VA Secretary David Shulkin is held a news conference Thursday to address an inspector report released this week that said the VA hospital in Washington, D.C., put its patients at “unnecessary risk.” PBS NewsHour will live stream the secretary’s remarks.
A Veterans Affairs hospital in Washington, D.C., was flagged by inspectors in a report released on Wednesday for its mismanagement of medical equipment, supplies and staffing.
“The ongoing inventory practices at the medical center are placing patients at unnecessary risk,” VA Inspector General Mike Missal wrote in the general interim report, adding that the facility’s leadership “have been slow to remediate these serious deficiencies.”
Hours after the investigation was released, the department fired the director of the D.C. medical center.
In a statement today, VA officials said the matter was an “urgent patient-safety issue,” adding that Dr. Charles Faselis was named as acting director of the center.
“I do believe that we have the ability to fix these issues,” VA Secretary David Shulkin told reporters in a brief news conference today.
What did the inspectors find?
The Office of Inspector General, OIG, is an independent agency that provides oversight of the VA’s operations. The OIG cited several “serious and troubling deficiencies” at the Washington DC VA Medical Center, which provides care to nearly 100,000 veterans in the area, including:
- An insufficient inventory system of medical equipment and supplies for patient care.
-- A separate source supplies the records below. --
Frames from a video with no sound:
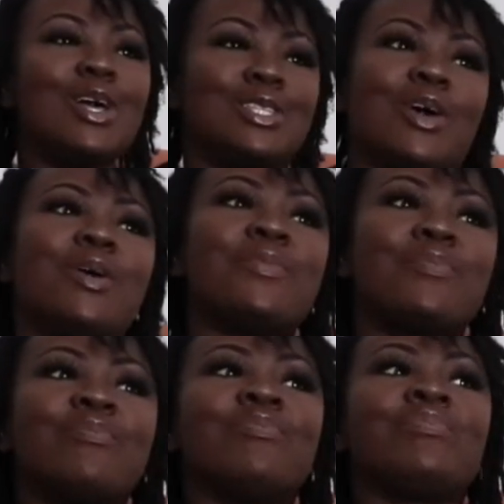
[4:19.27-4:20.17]
So
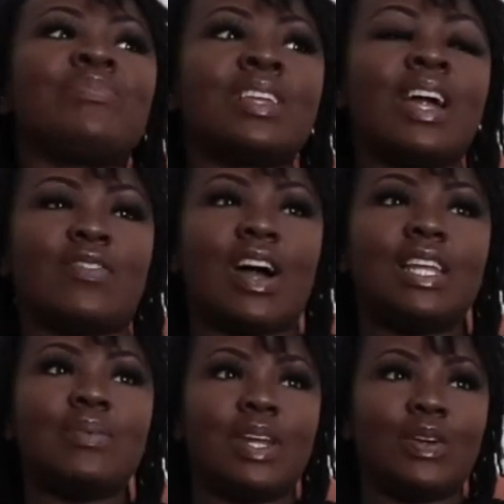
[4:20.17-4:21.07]
I
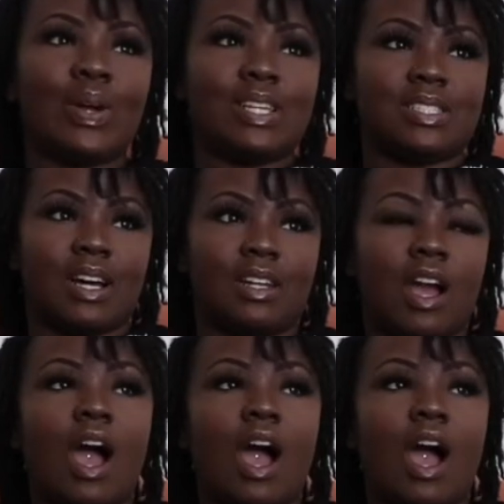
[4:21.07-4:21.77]
finally went and got it done.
- No proper system that made sure recalled supplies and equipment were not used on patients.
- 18 of 25 storage areas for supplies were dirty.
- The facility failed to properly inventory an estimated $150 million in equipment or supplies in the past year.
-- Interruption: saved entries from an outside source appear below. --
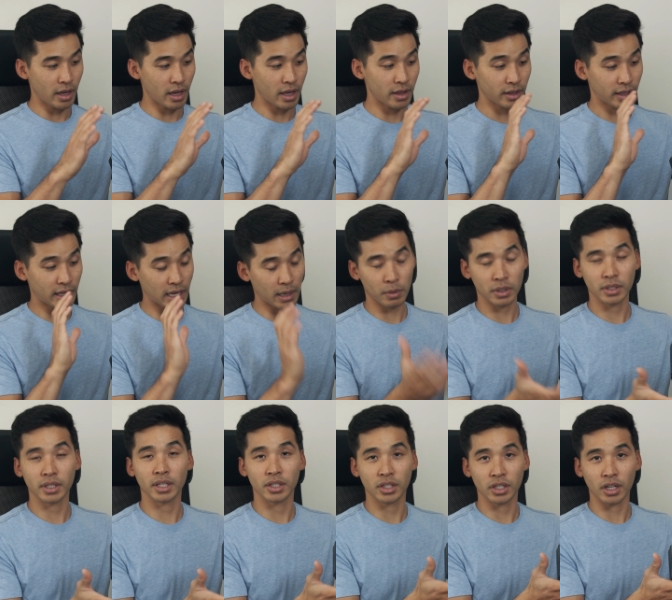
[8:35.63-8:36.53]
And the camera
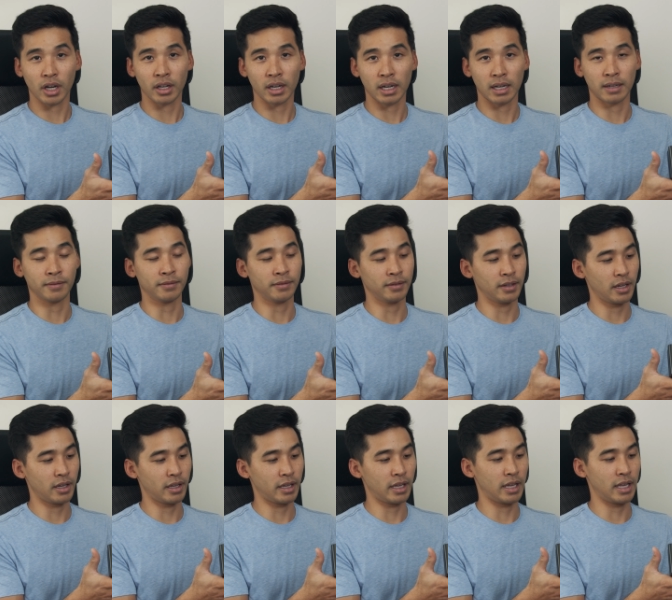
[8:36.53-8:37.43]
did shut off,
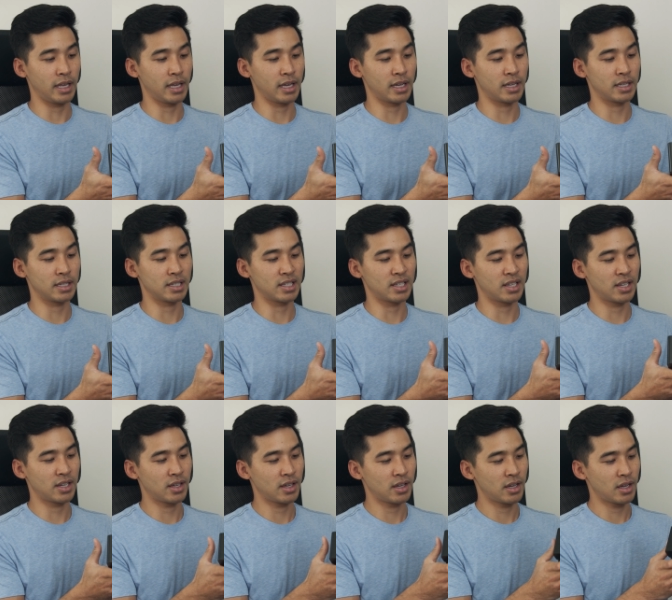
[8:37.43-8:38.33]
and
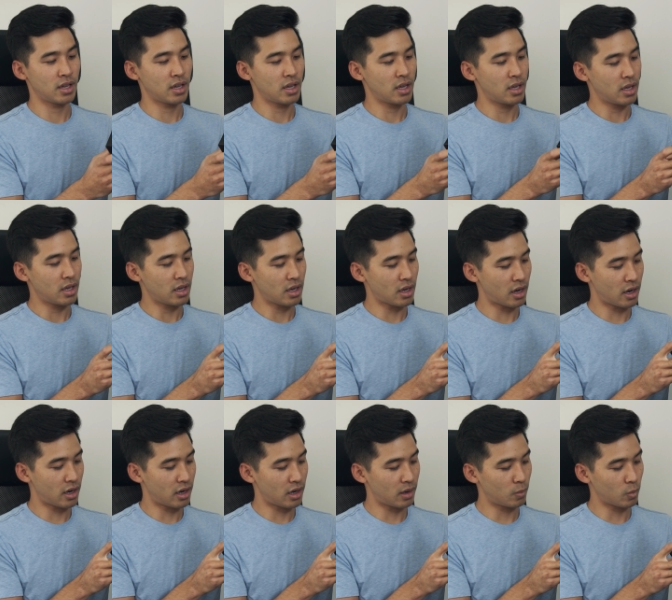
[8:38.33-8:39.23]

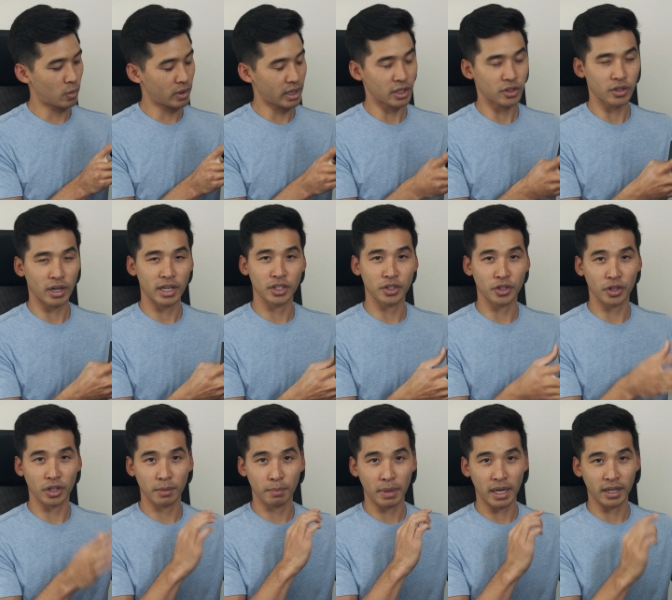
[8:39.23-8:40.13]
when I tried to
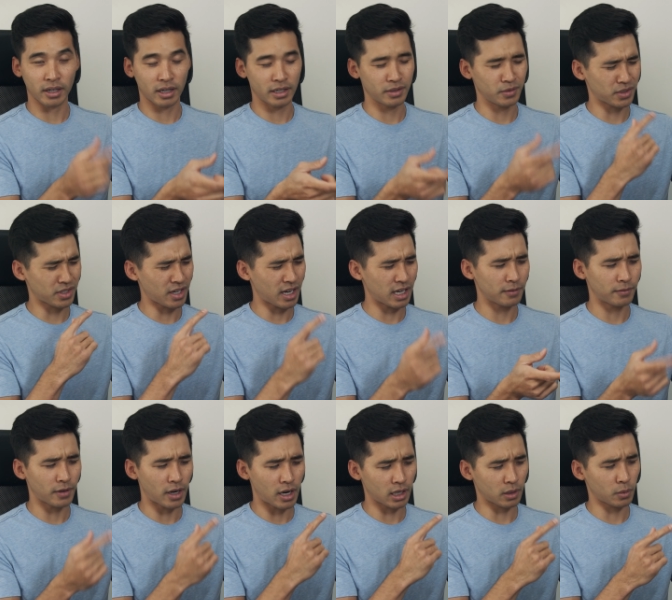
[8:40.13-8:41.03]
turn it back on, it was kind
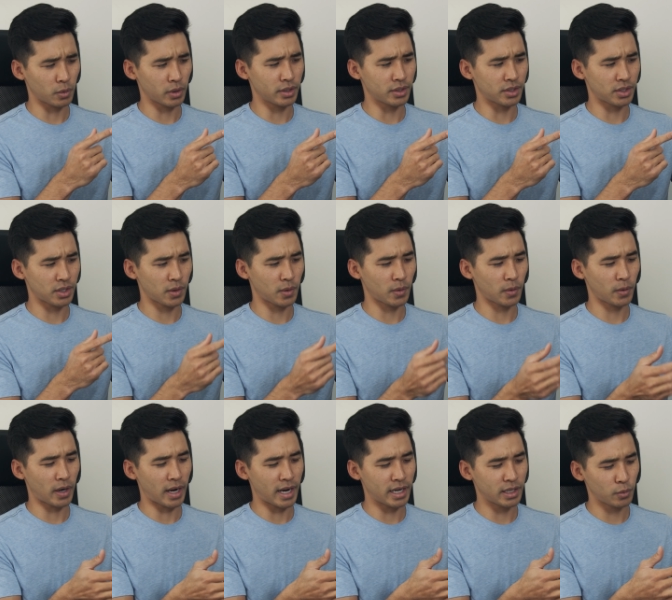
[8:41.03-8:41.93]
of awkward,
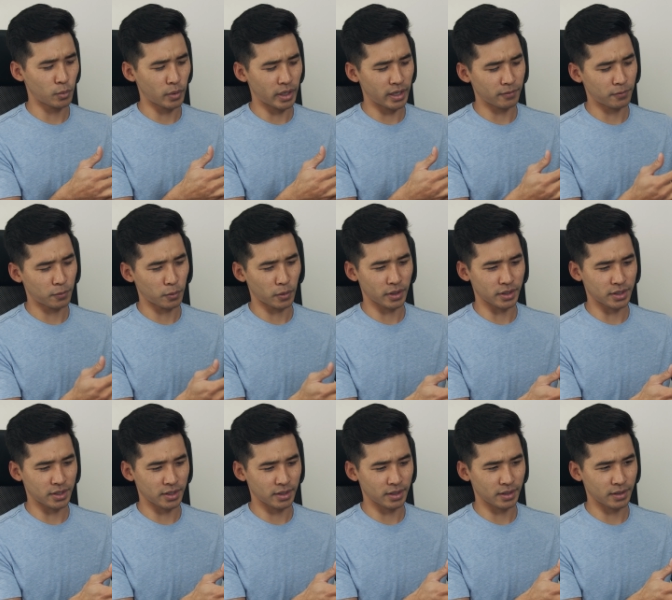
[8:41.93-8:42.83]
so I had to wait for it
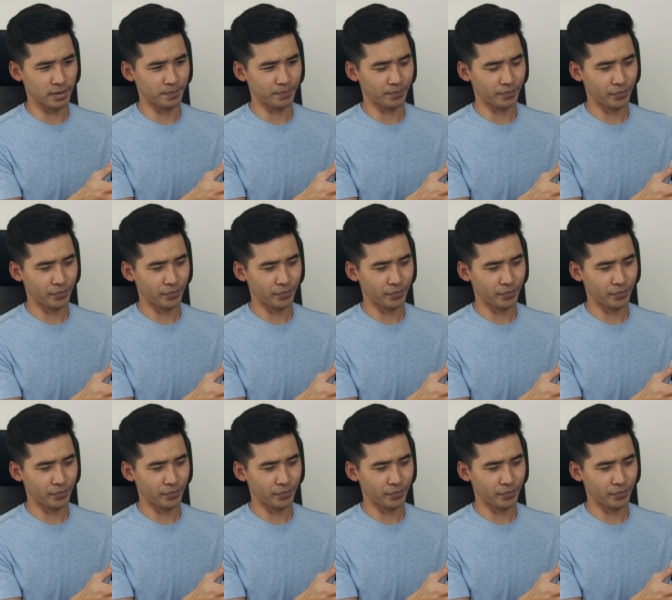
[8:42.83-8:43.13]
to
More critically, the report notes that the lack of staffed senior positions made “prompt remediation of these issues very challenging.”
Missal told The Washington Post that the center’s problems were not like anything he’s seen at other facilities in the VA system.
“Hospitals are typically chaotic places,” he told the Post, “but this was the highest levels of chaos. Staff was literally scrambling every day. Sometimes they would have to go to other hospitals to get equipment as a procedure was going on,” he added.
The problems, Missal said, amounted to a “lack of confidence” in the department to address these compounded deficiencies in a timely fashion.
How did the VA respond?
The VA secretary told reporters that the department “took decisive action” upon seeing the inspectors’ report.
This meant replacing the director of the center with an acting senior official and a team to start fixing the problems cited in the report, along with other possible concerns the report did not include, Shulkin said.
“We are focused clearly on accountability. No leader or other employee stands above the paramount concern of ensuring the safety of our veterans,” Shulkin told reporters.
Shulkin also added that, to his knowledge, no veterans were harmed. The secretary said the department was putting the right people and systems in place to make sure that there aren’t veterans harmed.
If, during the investigation, the VA found that veterans were harmed, Shulkin said the department will hold those responsible accountable.